*** SUPPLIED ENTRIES ***

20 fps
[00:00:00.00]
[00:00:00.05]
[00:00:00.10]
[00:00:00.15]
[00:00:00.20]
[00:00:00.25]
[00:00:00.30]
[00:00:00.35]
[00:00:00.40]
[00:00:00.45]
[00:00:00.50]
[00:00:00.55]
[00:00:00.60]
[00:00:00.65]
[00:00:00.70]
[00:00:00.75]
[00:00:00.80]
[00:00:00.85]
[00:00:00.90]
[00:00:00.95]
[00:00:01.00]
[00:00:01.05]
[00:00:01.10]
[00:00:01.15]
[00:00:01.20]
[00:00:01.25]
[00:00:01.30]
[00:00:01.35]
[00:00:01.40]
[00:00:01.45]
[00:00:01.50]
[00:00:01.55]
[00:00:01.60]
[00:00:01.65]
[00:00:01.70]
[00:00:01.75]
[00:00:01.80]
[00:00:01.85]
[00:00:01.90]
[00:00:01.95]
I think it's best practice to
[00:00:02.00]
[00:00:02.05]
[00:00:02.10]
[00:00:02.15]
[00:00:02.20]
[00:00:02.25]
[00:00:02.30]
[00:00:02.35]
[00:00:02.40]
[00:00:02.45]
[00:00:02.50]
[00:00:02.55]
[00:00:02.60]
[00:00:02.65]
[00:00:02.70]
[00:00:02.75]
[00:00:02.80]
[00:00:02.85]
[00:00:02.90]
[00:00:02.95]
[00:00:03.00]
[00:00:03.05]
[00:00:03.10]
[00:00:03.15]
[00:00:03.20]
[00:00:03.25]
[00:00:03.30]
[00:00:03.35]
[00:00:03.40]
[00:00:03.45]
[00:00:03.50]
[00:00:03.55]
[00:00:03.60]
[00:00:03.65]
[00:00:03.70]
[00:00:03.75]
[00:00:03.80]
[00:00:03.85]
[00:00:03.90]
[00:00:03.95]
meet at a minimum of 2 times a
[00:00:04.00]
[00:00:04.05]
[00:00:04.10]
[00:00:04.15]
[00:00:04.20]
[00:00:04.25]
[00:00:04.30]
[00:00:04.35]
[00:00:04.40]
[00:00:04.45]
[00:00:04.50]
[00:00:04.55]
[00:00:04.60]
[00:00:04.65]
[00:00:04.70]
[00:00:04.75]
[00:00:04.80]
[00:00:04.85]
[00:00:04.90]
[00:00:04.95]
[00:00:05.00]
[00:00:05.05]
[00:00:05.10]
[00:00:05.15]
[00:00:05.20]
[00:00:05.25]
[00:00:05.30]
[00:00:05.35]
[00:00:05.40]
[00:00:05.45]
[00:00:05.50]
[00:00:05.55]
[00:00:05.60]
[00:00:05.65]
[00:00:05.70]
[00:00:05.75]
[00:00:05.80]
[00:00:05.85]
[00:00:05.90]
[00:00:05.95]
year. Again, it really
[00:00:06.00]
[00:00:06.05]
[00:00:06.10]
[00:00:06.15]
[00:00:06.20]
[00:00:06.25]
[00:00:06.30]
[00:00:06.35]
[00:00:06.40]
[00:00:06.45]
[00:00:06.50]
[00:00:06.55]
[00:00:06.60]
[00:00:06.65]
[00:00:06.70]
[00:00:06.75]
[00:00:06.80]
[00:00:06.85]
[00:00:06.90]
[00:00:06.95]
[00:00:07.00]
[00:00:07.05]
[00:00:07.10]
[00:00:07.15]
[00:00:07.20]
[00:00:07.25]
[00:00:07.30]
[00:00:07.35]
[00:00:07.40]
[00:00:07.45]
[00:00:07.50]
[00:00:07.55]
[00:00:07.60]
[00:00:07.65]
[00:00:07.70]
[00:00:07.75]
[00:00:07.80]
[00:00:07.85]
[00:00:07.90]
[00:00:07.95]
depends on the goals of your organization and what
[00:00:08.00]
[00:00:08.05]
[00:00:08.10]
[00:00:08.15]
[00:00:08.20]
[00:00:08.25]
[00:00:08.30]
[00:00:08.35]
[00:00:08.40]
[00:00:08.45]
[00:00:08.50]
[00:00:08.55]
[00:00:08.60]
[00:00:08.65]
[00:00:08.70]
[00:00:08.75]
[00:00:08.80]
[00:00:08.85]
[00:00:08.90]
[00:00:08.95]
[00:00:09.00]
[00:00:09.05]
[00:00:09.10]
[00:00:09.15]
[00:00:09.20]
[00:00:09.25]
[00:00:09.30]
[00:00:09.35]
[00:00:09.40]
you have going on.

*** End of SUPPLIED ENTRIES ***
*** SUPPLIED ENTRIES ***

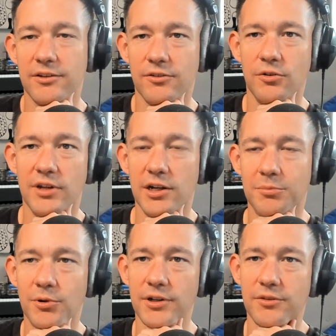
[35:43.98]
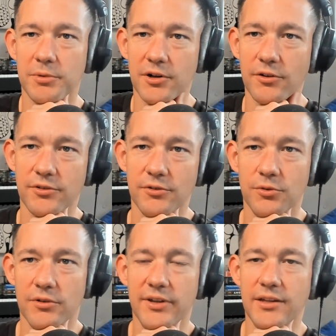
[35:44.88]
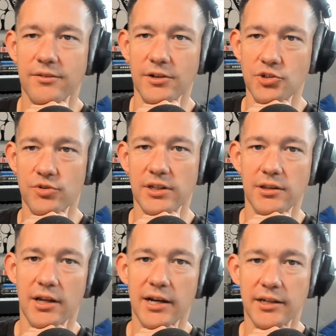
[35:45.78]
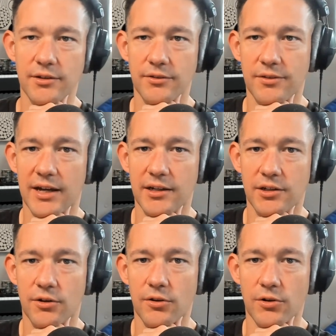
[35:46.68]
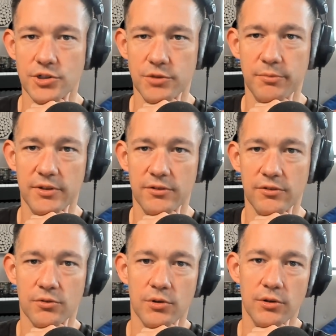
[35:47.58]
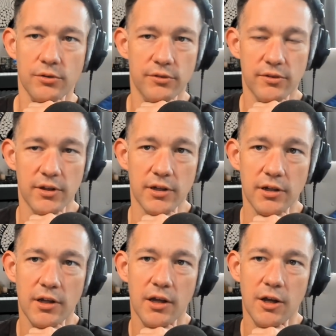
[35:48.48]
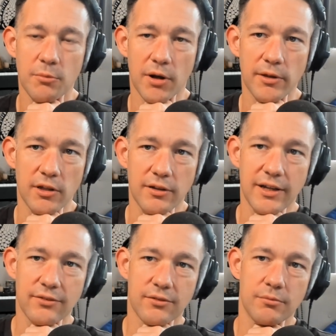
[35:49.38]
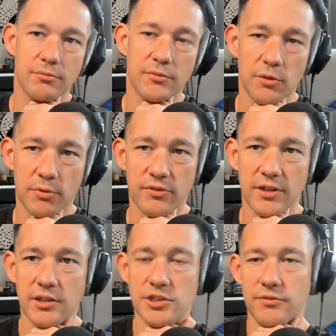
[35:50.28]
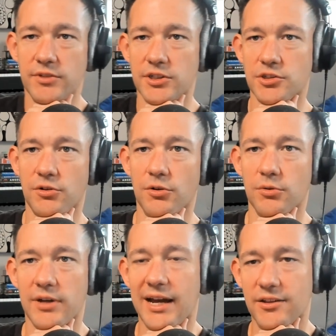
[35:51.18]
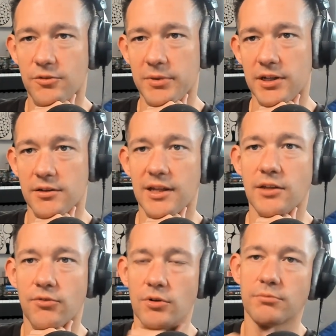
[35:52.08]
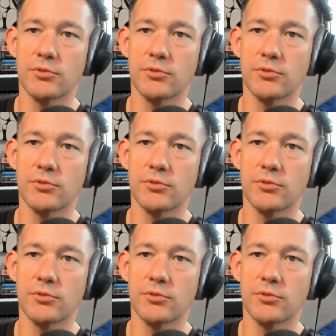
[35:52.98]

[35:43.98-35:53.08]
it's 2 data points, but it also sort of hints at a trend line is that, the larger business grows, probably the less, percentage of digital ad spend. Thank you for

*** End of SUPPLIED ENTRIES ***
*** SUPPLIED ENTRIES ***

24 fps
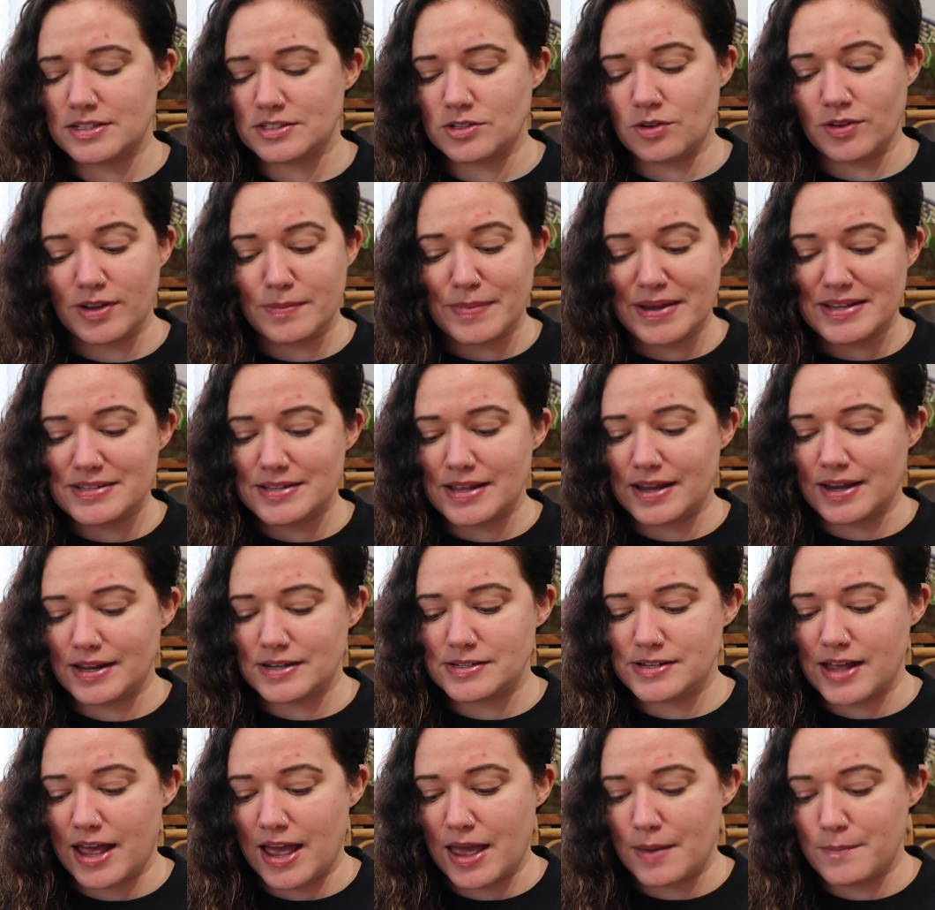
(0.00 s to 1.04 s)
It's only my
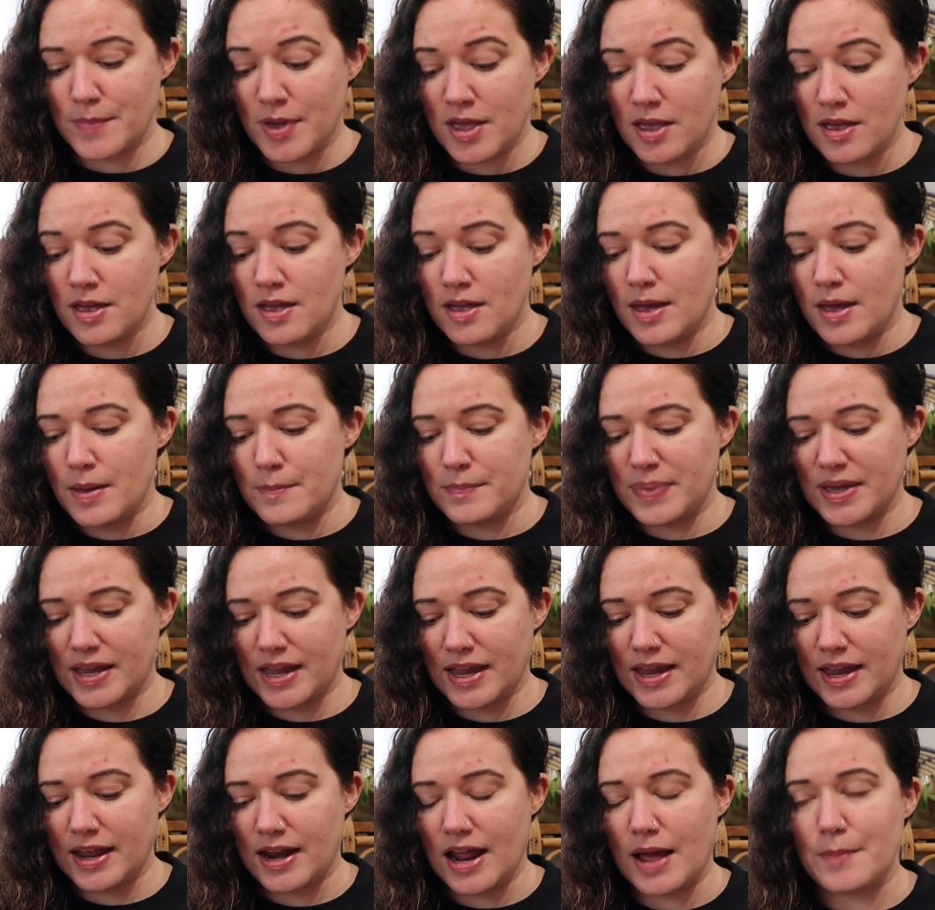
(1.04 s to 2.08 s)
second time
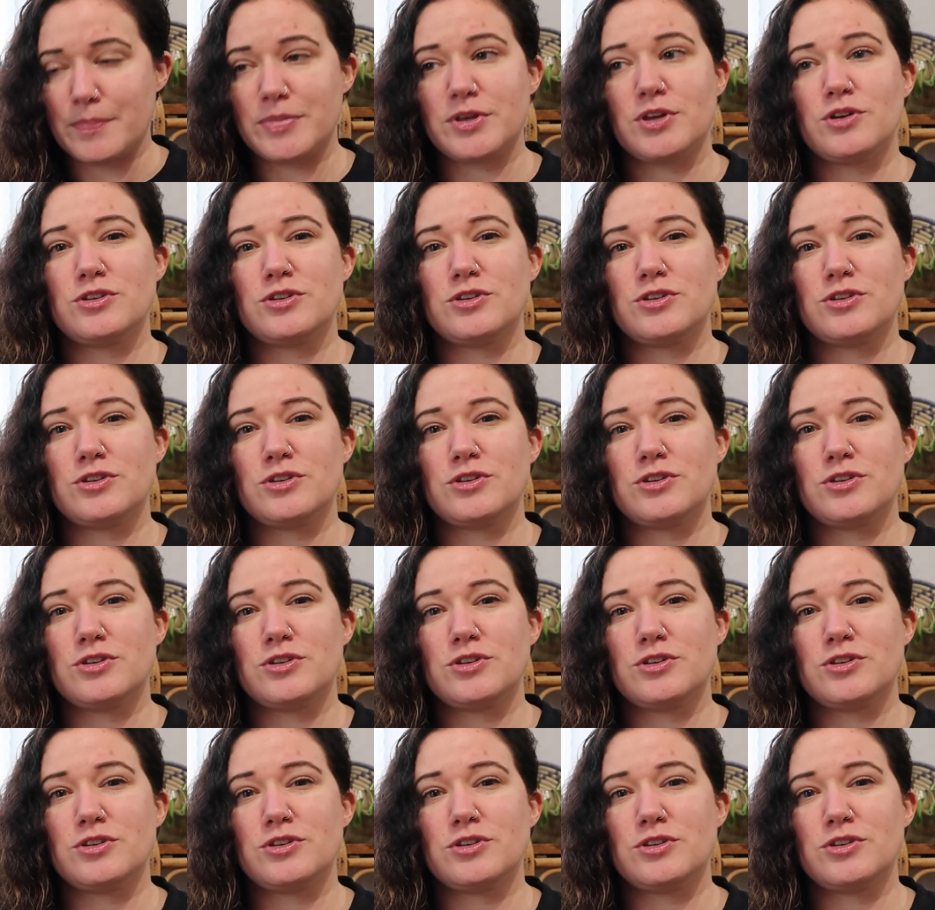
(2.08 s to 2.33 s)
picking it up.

*** End of SUPPLIED ENTRIES ***

TASK STATEMENT: Taking the line with "[00:00:04.05]" as the first and the line with "[00:00:06.10]" as the last, retype that stretch of the data above exactly, with no other lines.

RESPONSE TO THE TASK:
[00:00:04.05]
[00:00:04.10]
[00:00:04.15]
[00:00:04.20]
[00:00:04.25]
[00:00:04.30]
[00:00:04.35]
[00:00:04.40]
[00:00:04.45]
[00:00:04.50]
[00:00:04.55]
[00:00:04.60]
[00:00:04.65]
[00:00:04.70]
[00:00:04.75]
[00:00:04.80]
[00:00:04.85]
[00:00:04.90]
[00:00:04.95]
[00:00:05.00]
[00:00:05.05]
[00:00:05.10]
[00:00:05.15]
[00:00:05.20]
[00:00:05.25]
[00:00:05.30]
[00:00:05.35]
[00:00:05.40]
[00:00:05.45]
[00:00:05.50]
[00:00:05.55]
[00:00:05.60]
[00:00:05.65]
[00:00:05.70]
[00:00:05.75]
[00:00:05.80]
[00:00:05.85]
[00:00:05.90]
[00:00:05.95]
year. Again, it really
[00:00:06.00]
[00:00:06.05]
[00:00:06.10]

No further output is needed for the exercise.